Between his freshman and sophomore years at Yale, Bryan Mark Rigg '96 spent a summer in Germany that was to lead to his senior essay, his doctoral dissertation and ultimately his first book, "Hitler's Jewish Soldiers," he told an audience at a Silliman College master's tea on April 24.

The book, an account of the surprisingly large number of Jews who served in the Nazi army, had its roots in Rigg's visit to a Berlin movie theater, said the alumnus. While in Berlin where he was studying German, Rigg went to a showing of the film "Europa, Europa," which is based on the true story of Schlomo Perel, a Jewish man who served in the Nazi army and attended a Hitler Youth school.

At the theater, Rigg made the acquaintance of an elderly man named Peter Millies, who offered to help the Yale student translate the dialogue. After the film, Millies told Rigg that he himself was a "Mischling" (a person of mixed, partially Jewish ancestry) who had served in the Wehrmacht, the German army. Intrigued by this story, Rigg decided to try to find other Jews who, like Millies and Perel, had fought on the side of the Nazis.

Returning to Yale for his sophomore year, he suggested the idea to his professors, who discouraged him from pursuing what they considered dead-end research. "That only propelled me to pursue it," Rigg said.

By his junior year, Rigg had identified only seven living Jewish veterans of the Nazi army. Convinced that there were more, he took a leave between his junior and senior years and, with funding from Yale, returned to Germany. He hoped during his one year in Germany to find 30 of Hitler's Jewish soldiers. Instead, he told his audience, he found 30 in his first month. By the end of the year, which he largely spent biking around Germany with a laptop and video camera in his backpack, he had interviewed hundreds of Jewish veterans of the Third Reich army, many of them of high rank.
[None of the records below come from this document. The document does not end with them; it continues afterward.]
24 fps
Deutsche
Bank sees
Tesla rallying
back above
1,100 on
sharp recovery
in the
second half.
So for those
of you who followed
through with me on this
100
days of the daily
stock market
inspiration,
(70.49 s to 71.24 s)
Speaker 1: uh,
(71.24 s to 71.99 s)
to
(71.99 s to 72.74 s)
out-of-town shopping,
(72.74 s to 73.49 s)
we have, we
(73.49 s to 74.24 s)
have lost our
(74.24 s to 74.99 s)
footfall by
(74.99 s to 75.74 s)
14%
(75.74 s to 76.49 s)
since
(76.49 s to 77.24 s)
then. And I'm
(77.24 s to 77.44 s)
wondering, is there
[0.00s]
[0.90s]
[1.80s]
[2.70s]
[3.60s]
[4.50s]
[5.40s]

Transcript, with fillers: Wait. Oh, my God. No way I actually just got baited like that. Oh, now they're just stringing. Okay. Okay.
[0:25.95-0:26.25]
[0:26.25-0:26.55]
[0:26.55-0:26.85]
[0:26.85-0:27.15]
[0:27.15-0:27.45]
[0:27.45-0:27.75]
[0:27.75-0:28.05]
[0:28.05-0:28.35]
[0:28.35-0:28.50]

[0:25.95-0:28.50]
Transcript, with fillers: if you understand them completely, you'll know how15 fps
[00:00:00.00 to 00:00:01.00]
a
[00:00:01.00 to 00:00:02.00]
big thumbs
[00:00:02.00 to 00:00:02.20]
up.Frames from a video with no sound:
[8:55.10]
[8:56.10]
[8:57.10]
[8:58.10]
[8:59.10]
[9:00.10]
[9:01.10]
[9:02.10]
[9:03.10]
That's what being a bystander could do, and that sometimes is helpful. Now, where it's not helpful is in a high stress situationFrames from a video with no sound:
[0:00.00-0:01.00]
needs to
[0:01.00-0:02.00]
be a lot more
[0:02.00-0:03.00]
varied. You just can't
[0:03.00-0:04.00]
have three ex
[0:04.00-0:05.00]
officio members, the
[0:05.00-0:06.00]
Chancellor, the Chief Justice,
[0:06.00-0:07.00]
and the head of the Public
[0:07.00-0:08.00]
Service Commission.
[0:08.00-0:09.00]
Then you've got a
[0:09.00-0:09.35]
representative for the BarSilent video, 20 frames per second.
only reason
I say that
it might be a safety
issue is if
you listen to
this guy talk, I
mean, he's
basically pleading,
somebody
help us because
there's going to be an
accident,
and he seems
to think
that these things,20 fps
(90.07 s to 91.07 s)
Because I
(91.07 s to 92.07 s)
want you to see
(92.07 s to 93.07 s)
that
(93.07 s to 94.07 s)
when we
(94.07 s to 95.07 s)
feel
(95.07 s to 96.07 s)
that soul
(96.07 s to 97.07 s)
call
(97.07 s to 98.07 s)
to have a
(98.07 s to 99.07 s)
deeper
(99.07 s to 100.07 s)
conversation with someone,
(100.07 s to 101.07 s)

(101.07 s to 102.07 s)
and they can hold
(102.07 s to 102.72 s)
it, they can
To understand how so many Jews became part of the machinery of German conquest, Rigg said, one has first to understand the racial classification system established by the 1935 Nuremberg Laws. A person with two Jewish grandparents was considered a Mischling (or mixed race) individual of the first degree. A person with only one Jewish grandparent was a second-degree Mischling. Anyone who practiced Judaism was Jewish even if they were of "racially pure" stock -- so religion, not just race, was a crucial criterion, notes Rigg.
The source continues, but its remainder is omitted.